The facts are stated in the opinion of the court.
Philip M. Zwerin for Appellant.
U.S. Webb, Attorney-General, and Seibert L. Sefton, Deputy Attorney-General, for Respondent.
On January 31st of this year the defendant was found guilty of the possession of habit forming narcotics and from the judgment of conviction she appeals, claiming insufficiency of the evidence to show possession. The reporter's transcript was filed on February 18th and the cause was submitted on the March calendar.
[1] The defendant was found by police officers in a building of two flats which she leased and operated as a rooming house. She told the officers that she occupied a certain room which gave the appearance of being occupied and had her clothes in it. She later denied that she lived there, saying she lived with her family at 441 Union Street and that her clothes were left in the room while she was cleaning the place.
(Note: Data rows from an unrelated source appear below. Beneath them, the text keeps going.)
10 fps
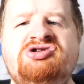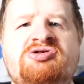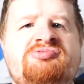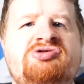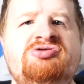It's
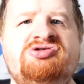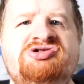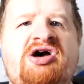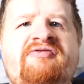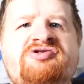up to
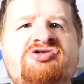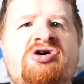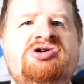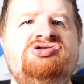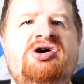yourself as
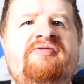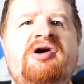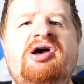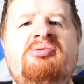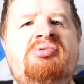long as you have
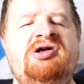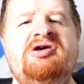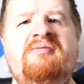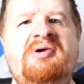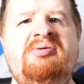
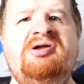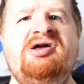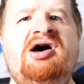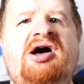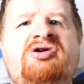plenty of memory
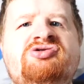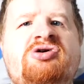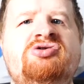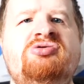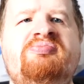cards
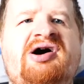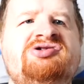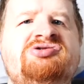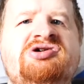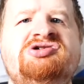on you,
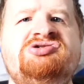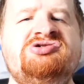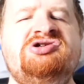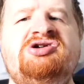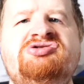batteries,
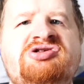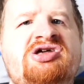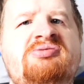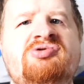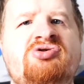etc., to
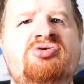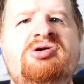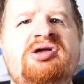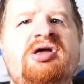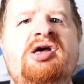keep you
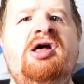going.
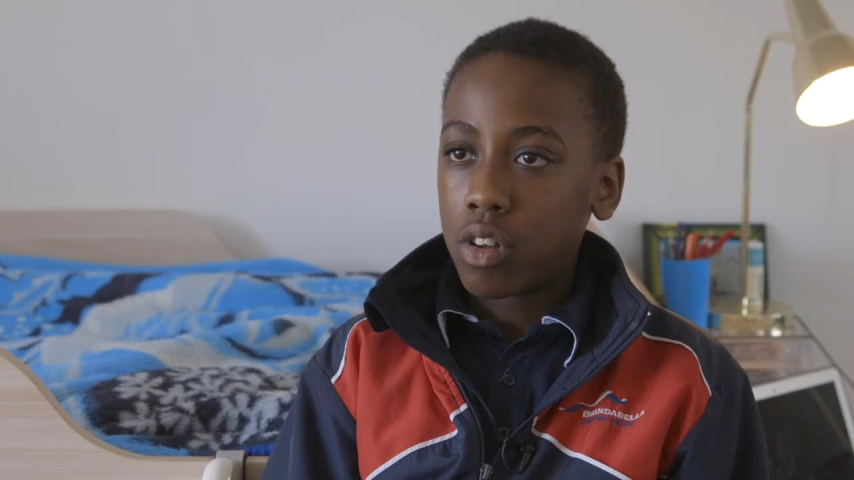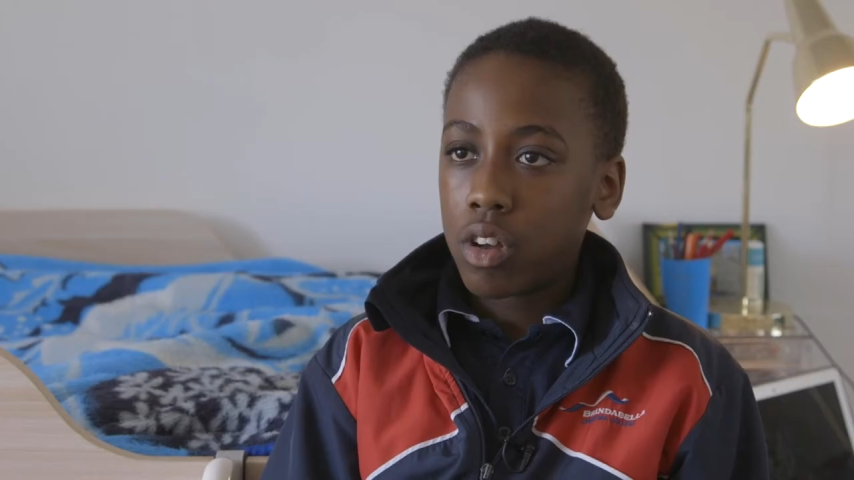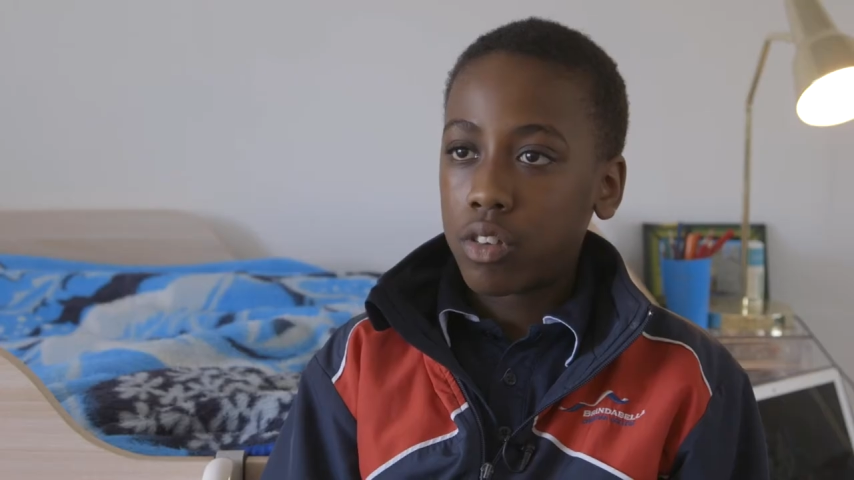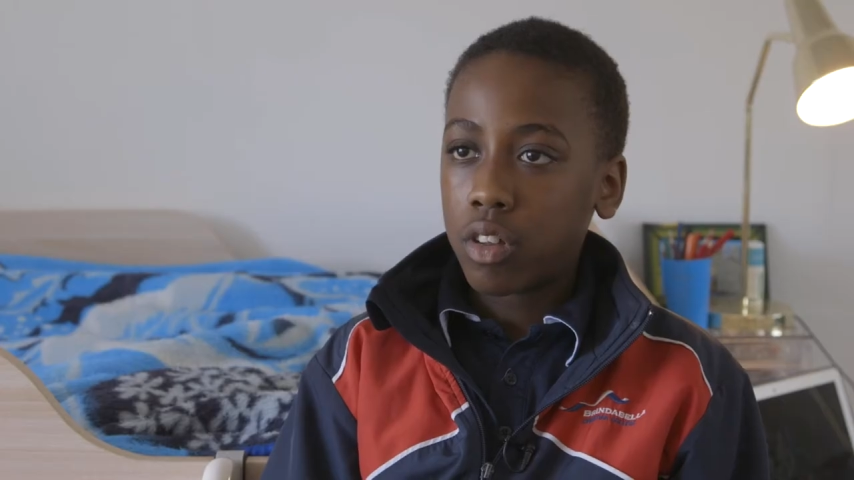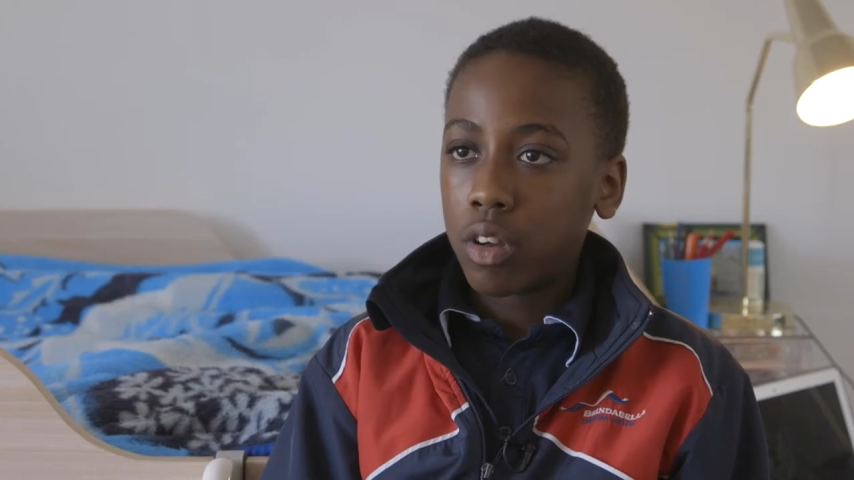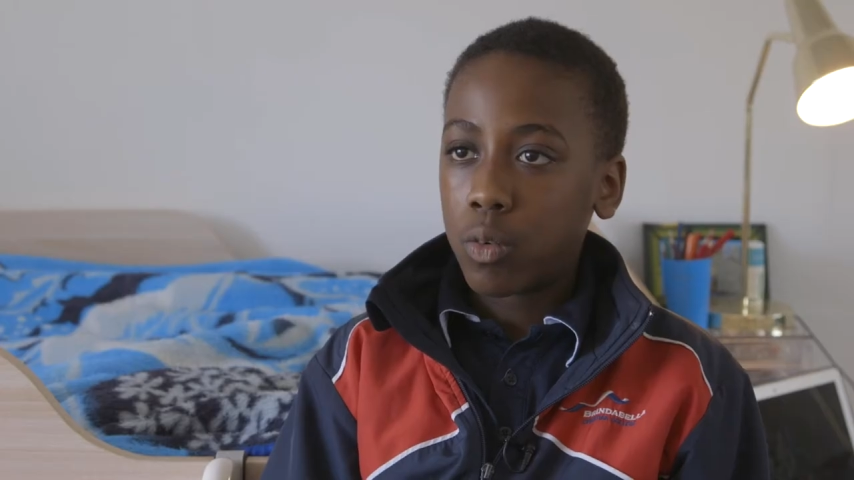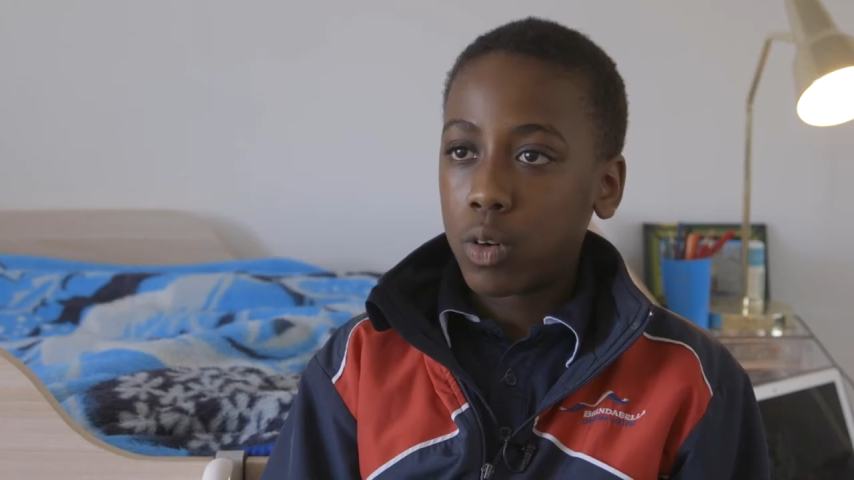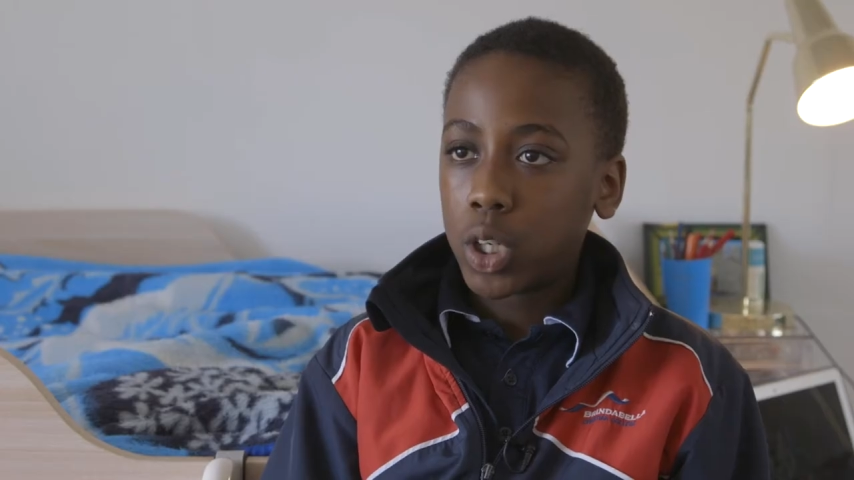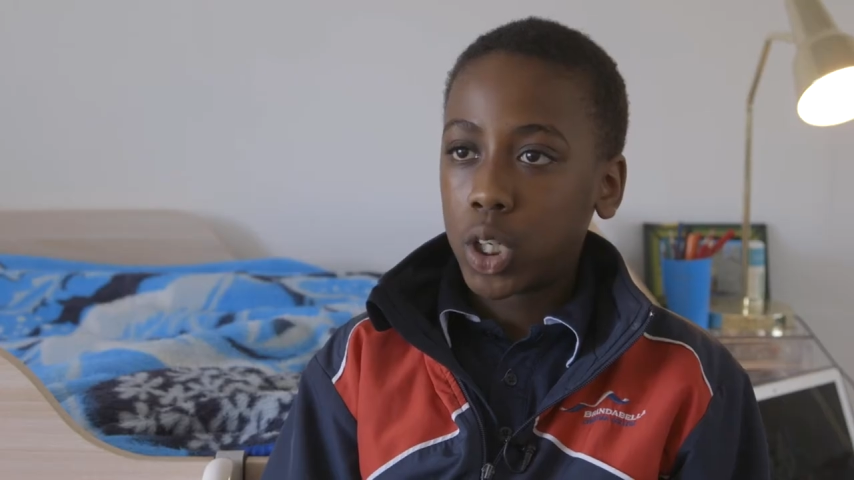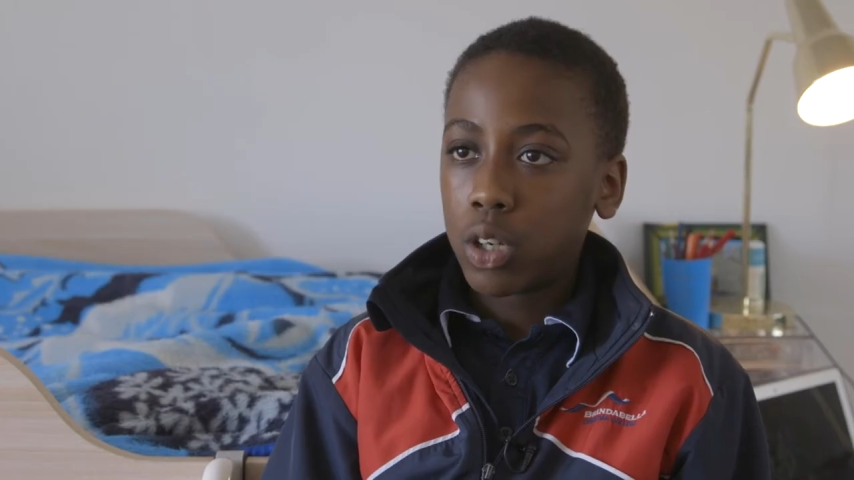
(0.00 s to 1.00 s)
asking
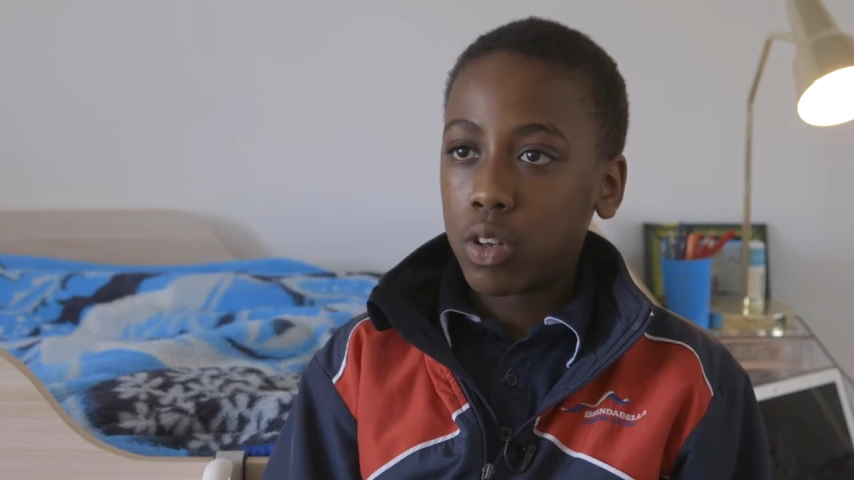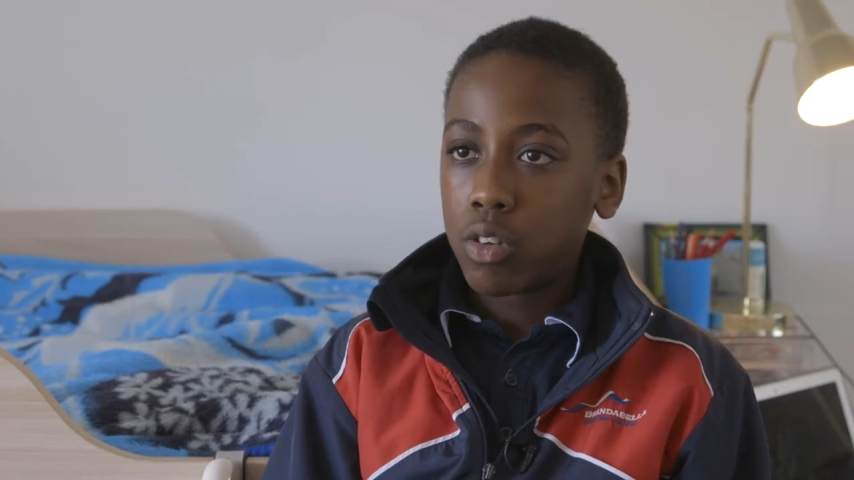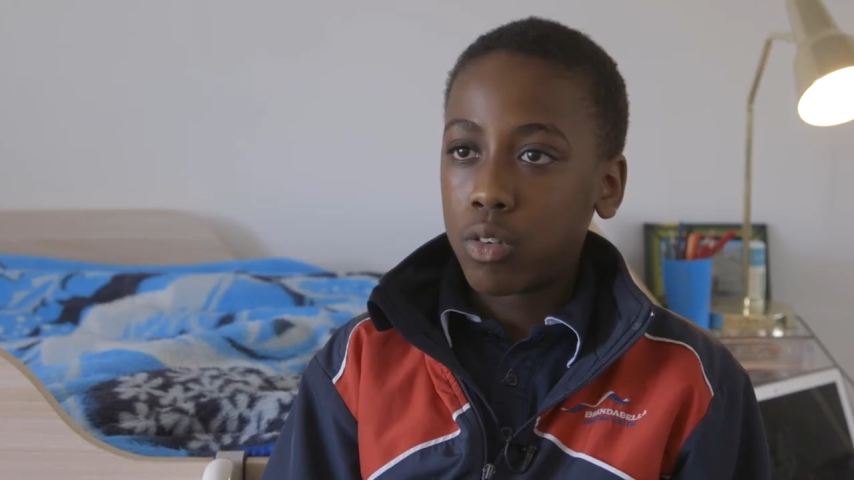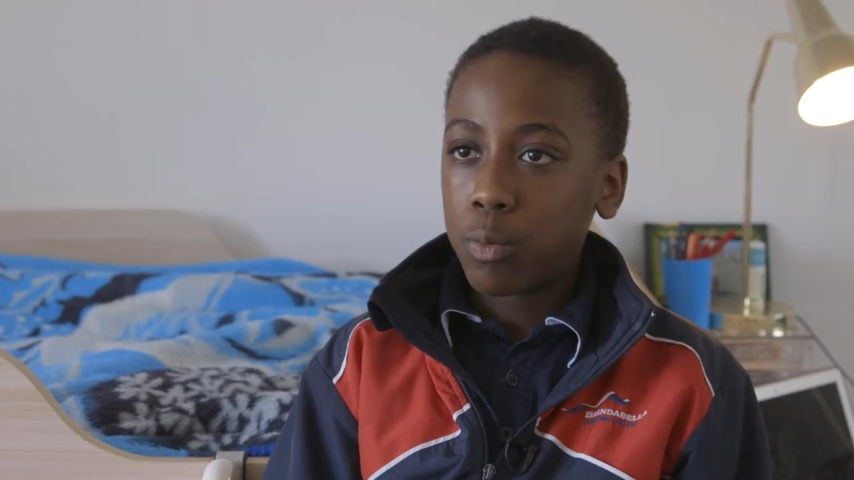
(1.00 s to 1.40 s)
questions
In searching the building the officers found marihuana under the floor in an unoccupied room (room 7), which she said was occupied by Tomas Reyes, having earlier designated another room as belonging to Reyes, and in a room said to be occupied by Eugenue Belmore (room 4); while an empty can with specks of the drug on it was found buried in the basement. Marihuana cigarettes were found in another room and on Manuel Pizarro and in the bed of one Bosch. Both men at the time of the arrest of defendant, and in her presence, stated they had obtained the cigarettes from appellant, but they denied this at the trial. Another witness testified that he had bought the drug from the defendant during the week preceding her arrest and that he came to the premises immediately after the arrest to buy more. Police officers testified as to the bad reputation of the defendant, and to previous arrests for violations of the Narcotics Act. The defendant had denied the prior conviction charged in the information, and proof was duly made of this charge by the production of the records.
The evidence, though meager, shows more than a suspicion of guilt. From the circumstances of the possession of the premises, the manner in which they were conducted, and the statements of the roomers made in appellant's presence at the time of the arrest, the jury could reasonably draw the inference that the drug was in her possession. The testimony of the appellant and of the witnesses called by her merely added further support to this inference. The evidence on the whole is sufficient to support the conclusion that "the possession was immediate and exclusive and under the dominion and control of" the appellant, within the rule of People v. Sinclair, 129 Cal.App. 320, 322 [ 19 P.2d 23].
The judgment is affirmed.
Sturtevant, J., and Spence, J., concurred.